An expansive, engrossing mystery for fans of Gabriel García Márquez, Margaret Atwood, and Bill McKibben, from the acclaimed author of Death and the Maiden.

Ariel needed money, and Joseph Hortha had it. Bound by gratitude toward the late Chilean president and a persistent need to know whether murder or suicide ended his life during the 1973 coup, the two men embark on an investigation that will take them from Washington DC and New York, to Santiago and Valparaíso, and finally to London.

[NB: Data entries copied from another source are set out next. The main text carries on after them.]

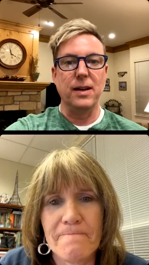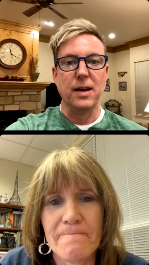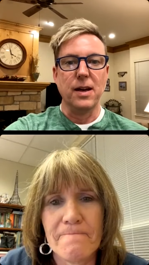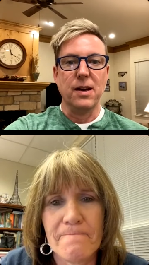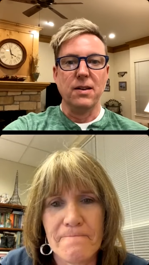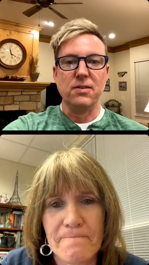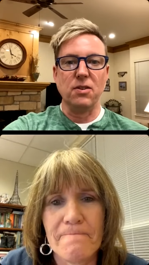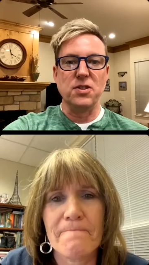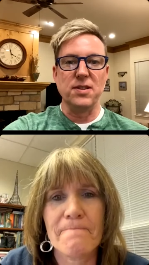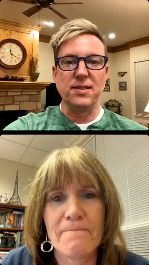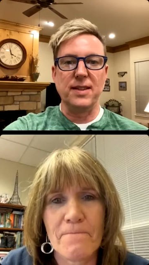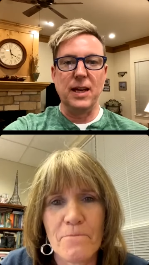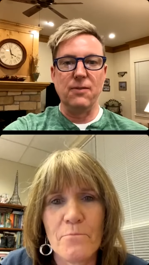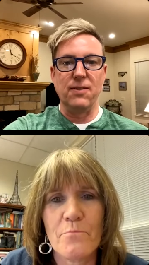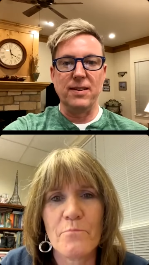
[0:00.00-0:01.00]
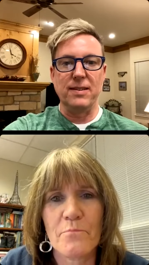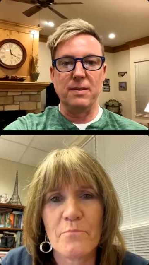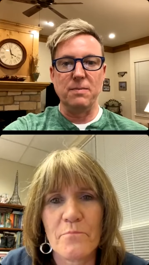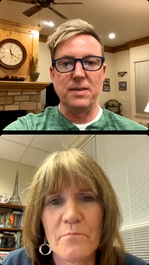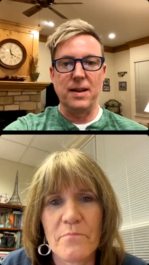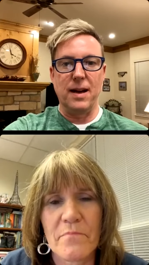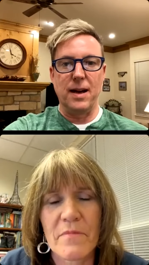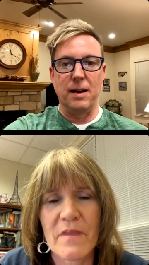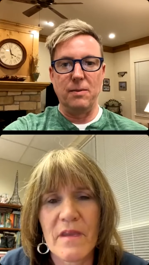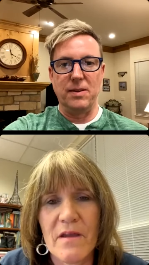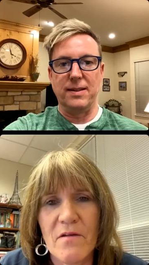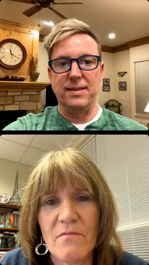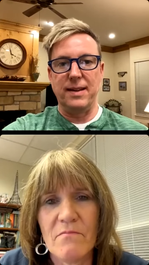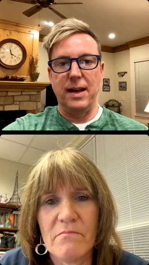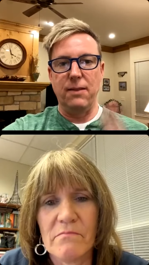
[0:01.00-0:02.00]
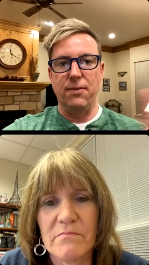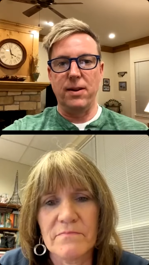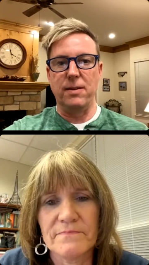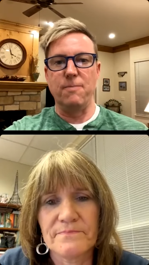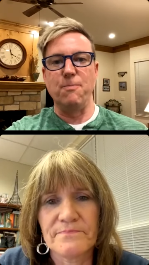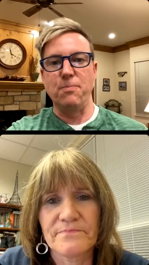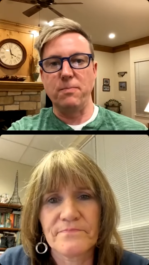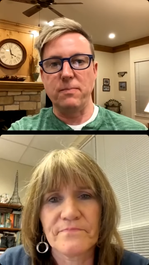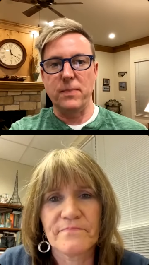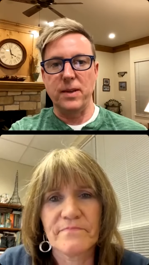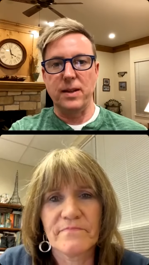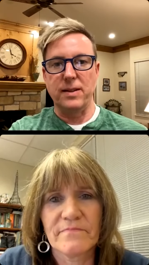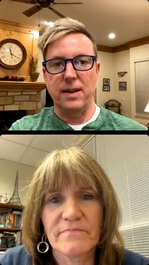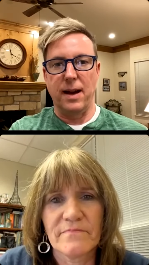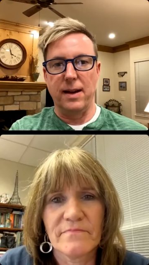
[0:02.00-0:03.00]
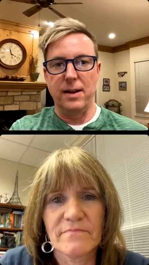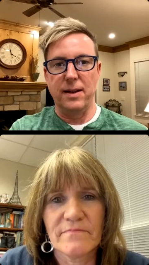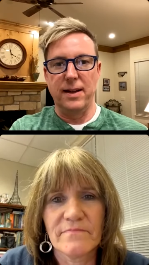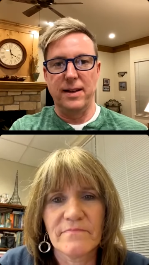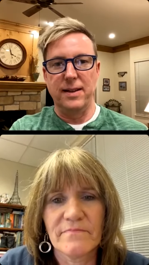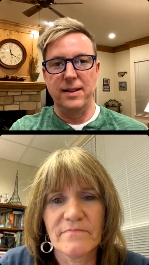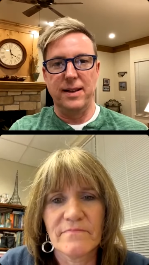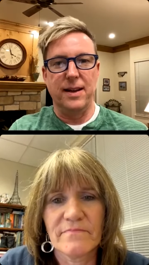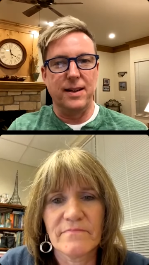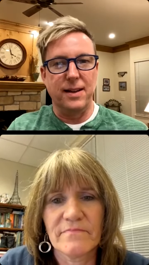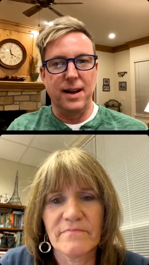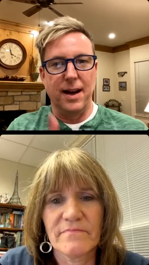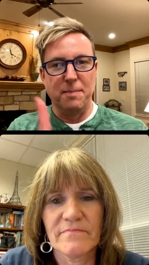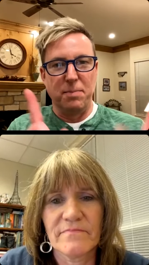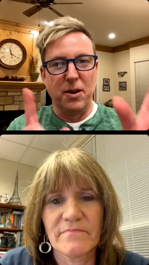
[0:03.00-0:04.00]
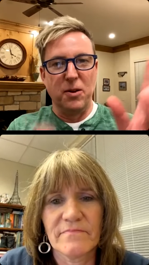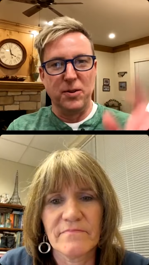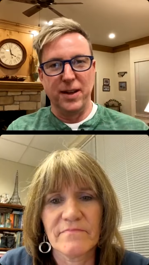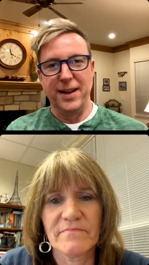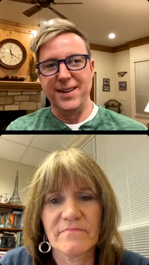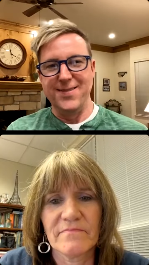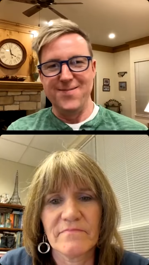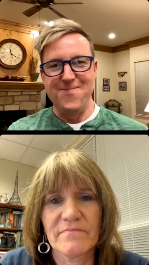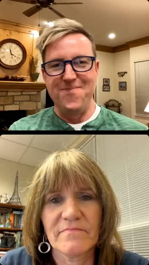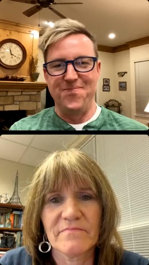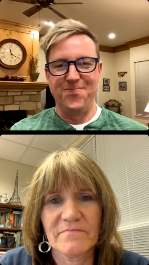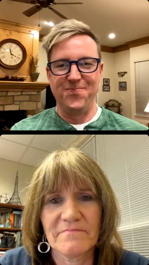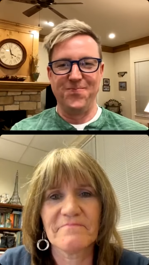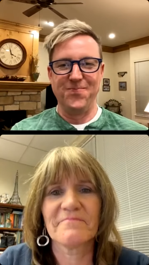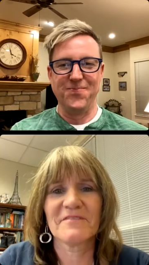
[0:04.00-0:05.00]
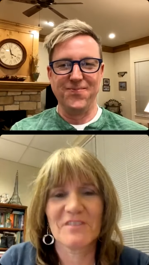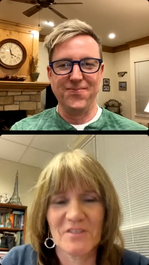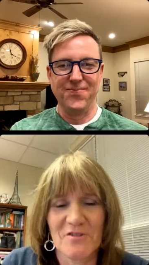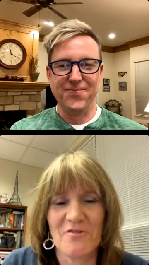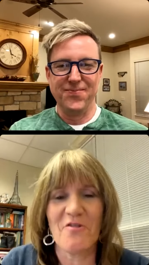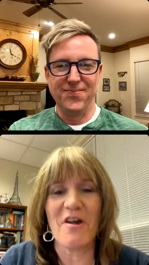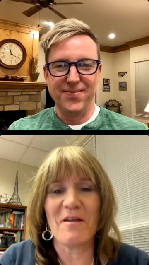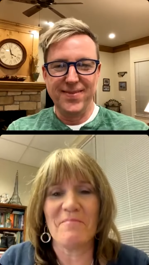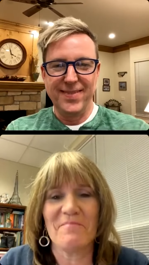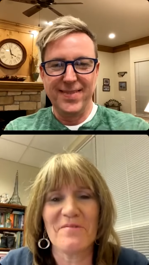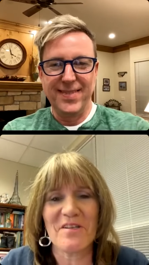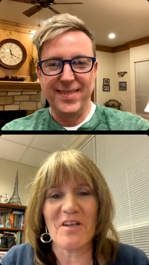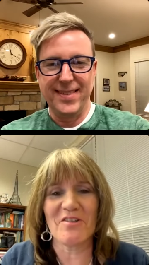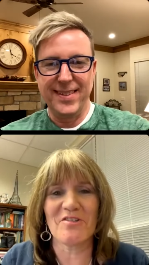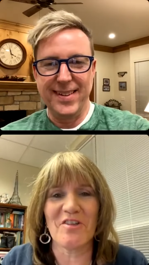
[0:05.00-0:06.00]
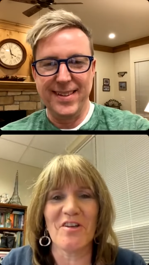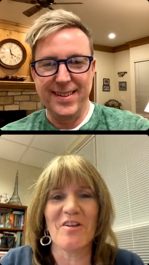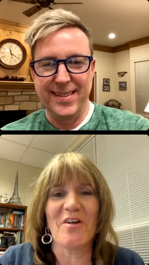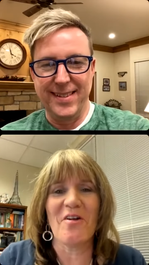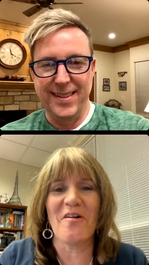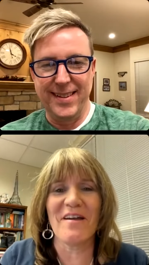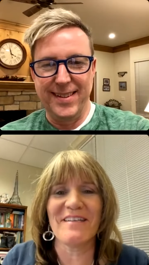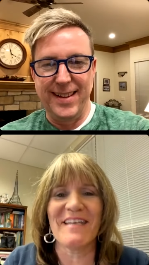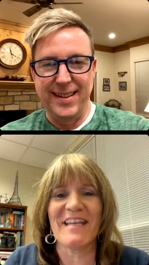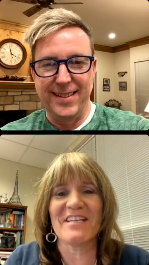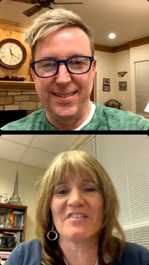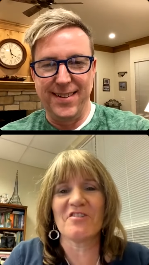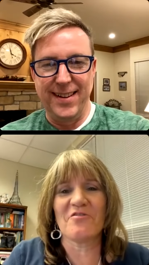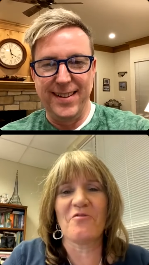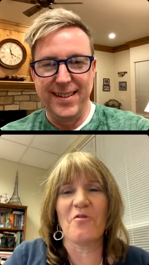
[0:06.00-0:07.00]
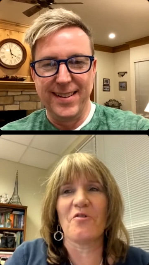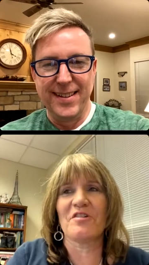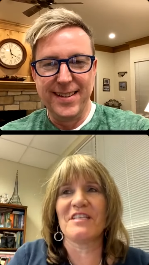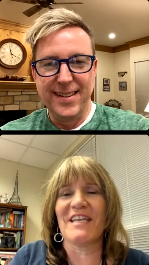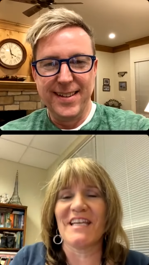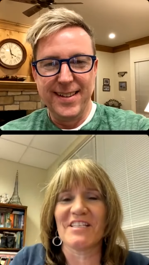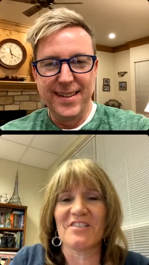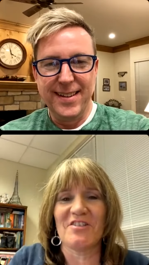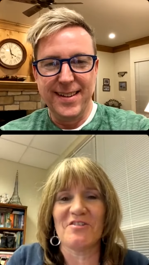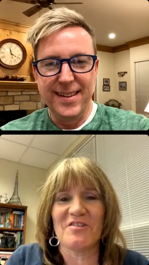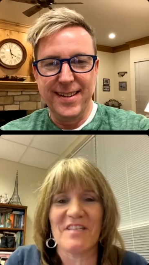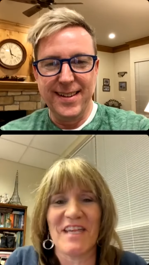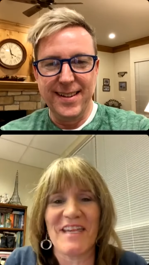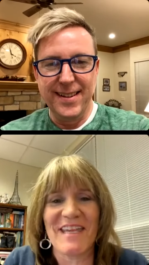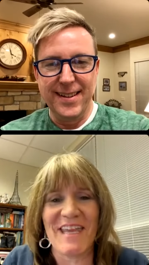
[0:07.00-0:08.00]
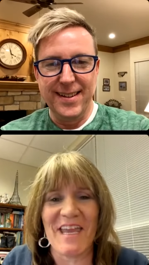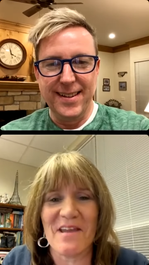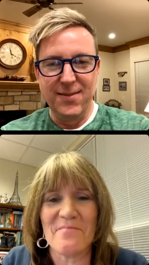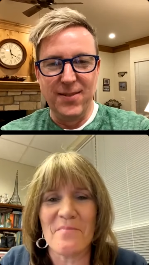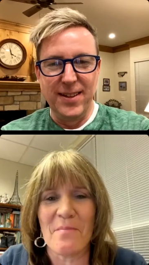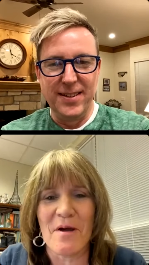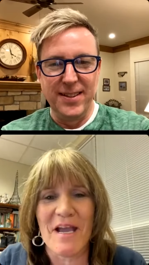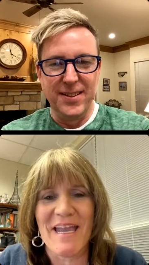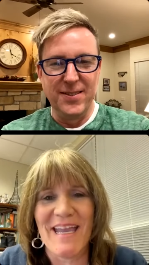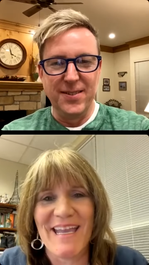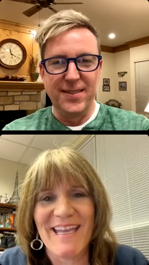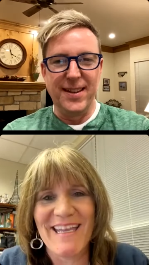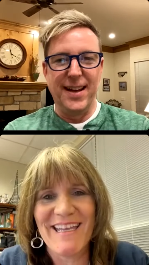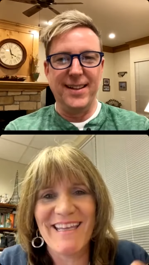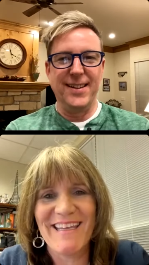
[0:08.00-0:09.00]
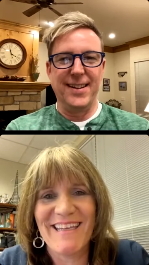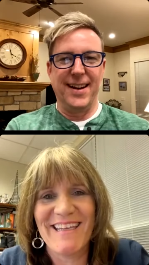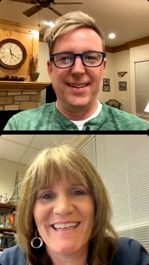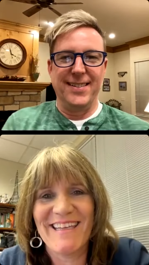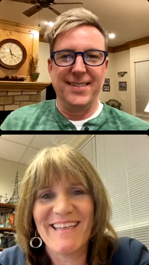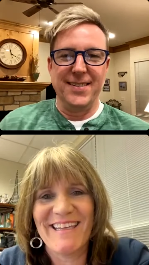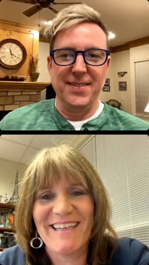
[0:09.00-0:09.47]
Speaker 1: So just give us some time to save it, title it, and upload it.
Speaker 2: Great. Sounds good. All right, Dennis. That's great. Look forward to next Tuesday. Okay. Will do.
Speaker 1: Thank you guys.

They encounter an unforgettable cast of characters: a wedding photographer who can predict a couple's future; a policeman in pursuit of the serial killer targeting refugees; a revolutionary caught trying to assassinate a dictator; and, above all, the complex women who support them along the way, for their own obscure reasons.
Before Ariel and Joseph can resolve a quest full of dangers and enigmas, they must help each other come to terms with guilt and trauma from personal catastrophes hidden deep in the past. What begins as an intriguing literary caper unfolds into a propulsive, philosophical saga about love, family, machismo, fascism, and exile that asks what we owe the world, one another, and ourselves. By boldly mixing fiction and reality, imagination and history, The Suicide Museum explores the limits of the novelistic genre, expanding it in an unsuspected and exceptional way.

Author: Ariel Dorfman
Publisher: Other Press (NY)
Published: 09/05/2023
Pages: 688
Binding Type: Paperback
Weight: 1.94lbs
Size: 8.74h x 5.83w x 1.34d
ISBN: 9781635423891

Review Citation(s):
Publishers Weekly 08/14/2023
Shelf Awareness 09/02/2023

About the Author
Ariel Dorfman is a Chilean-American author whose books in many genres have been published in more than fifty languages and his plays performed in more than one hundred countries. Among his works are the plays Death and the Maiden and Purgatorio, the novels Widows and Konfidenz, and the memoirs Heading South, Looking North and Feeding on Dreams. He writes regularly for the New York Times, Washington Post, Los Angeles Times, New York Review of Books, The Nation, The Guardian, El País, and CNN. His stories have appeared in The New Yorker, The Atlantic, Harper's, and Index on Censorship, among others. A prominent human rights activist, he worked as cultural advisor to Salvador Allende in the final months before the 1973 military coup, and later spent many years in exile. He lives with his wife Angélica in Santiago, Chile, and Durham, North Carolina, where he is the Walter Hines Page Emeritus Professor of Literature at Duke University.